◆ Task requirements ◆
Every entry in the data is to be written out exactly; no picture belongs in the copy.

━━ Material provided

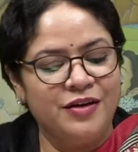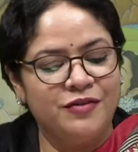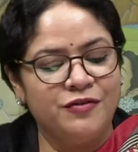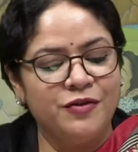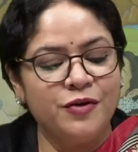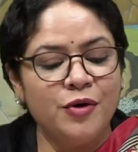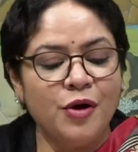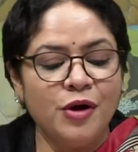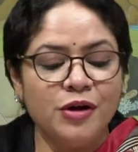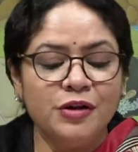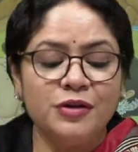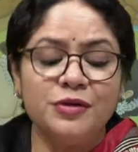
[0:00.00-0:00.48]

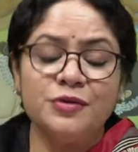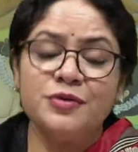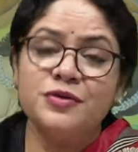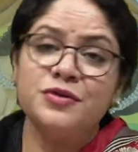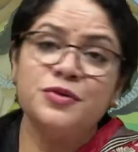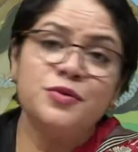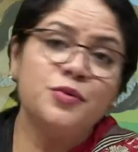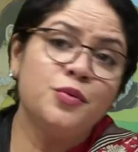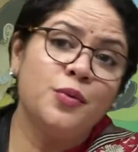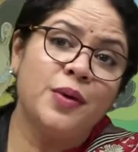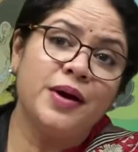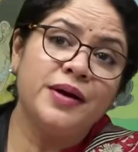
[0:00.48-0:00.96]
For all those
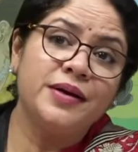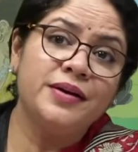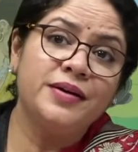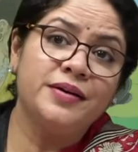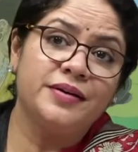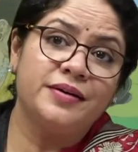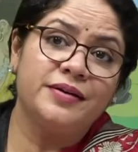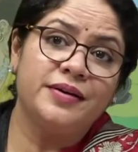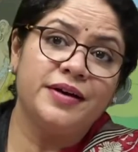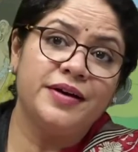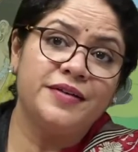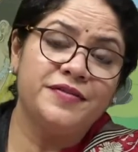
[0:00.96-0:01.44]
who
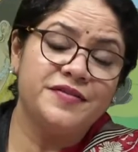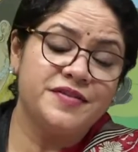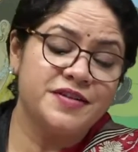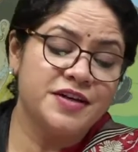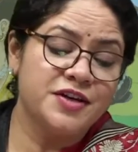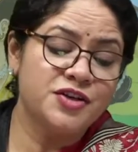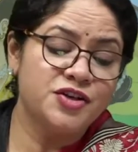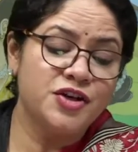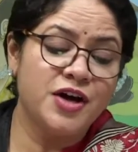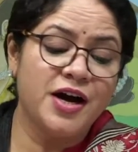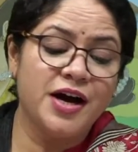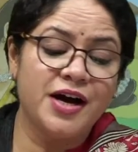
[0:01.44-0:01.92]
wonder if
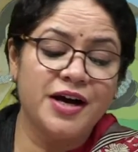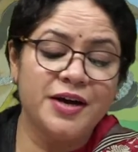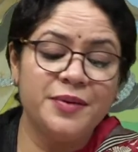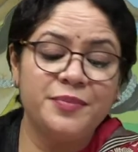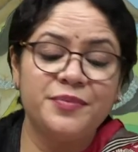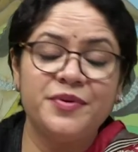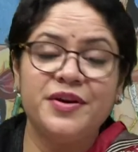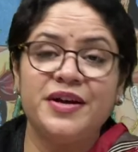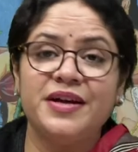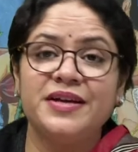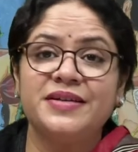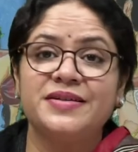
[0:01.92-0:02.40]
such high
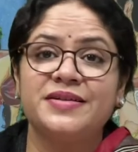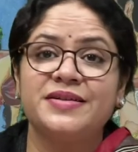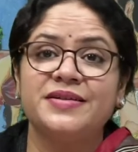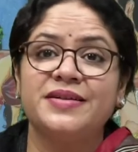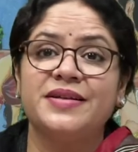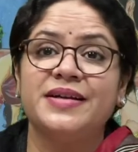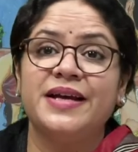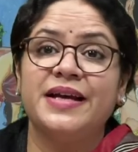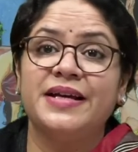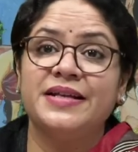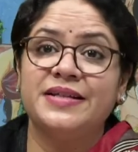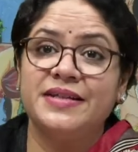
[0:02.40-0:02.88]
praise is
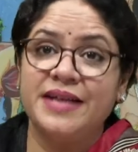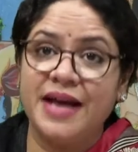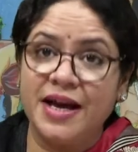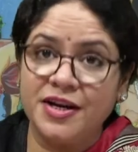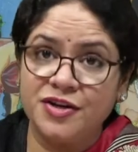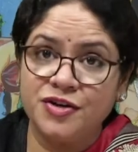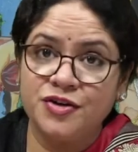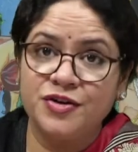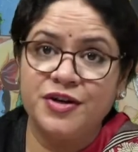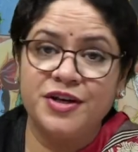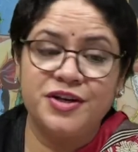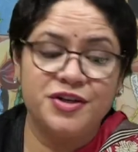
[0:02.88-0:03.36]
an
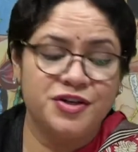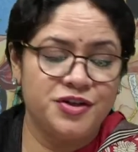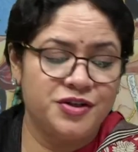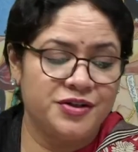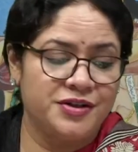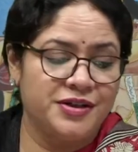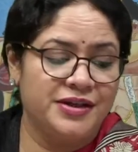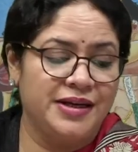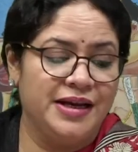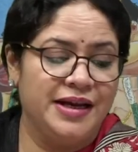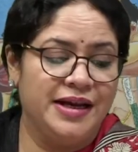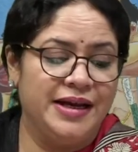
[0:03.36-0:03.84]

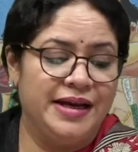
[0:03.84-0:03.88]
exaggeration,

━━━━

◆ Your response ◆
[0:00.00-0:00.48]

[0:00.48-0:00.96]
For all those
[0:00.96-0:01.44]
who
[0:01.44-0:01.92]
wonder if
[0:01.92-0:02.40]
such high
[0:02.40-0:02.88]
praise is
[0:02.88-0:03.36]
an
[0:03.36-0:03.84]

[0:03.84-0:03.88]
exaggeration,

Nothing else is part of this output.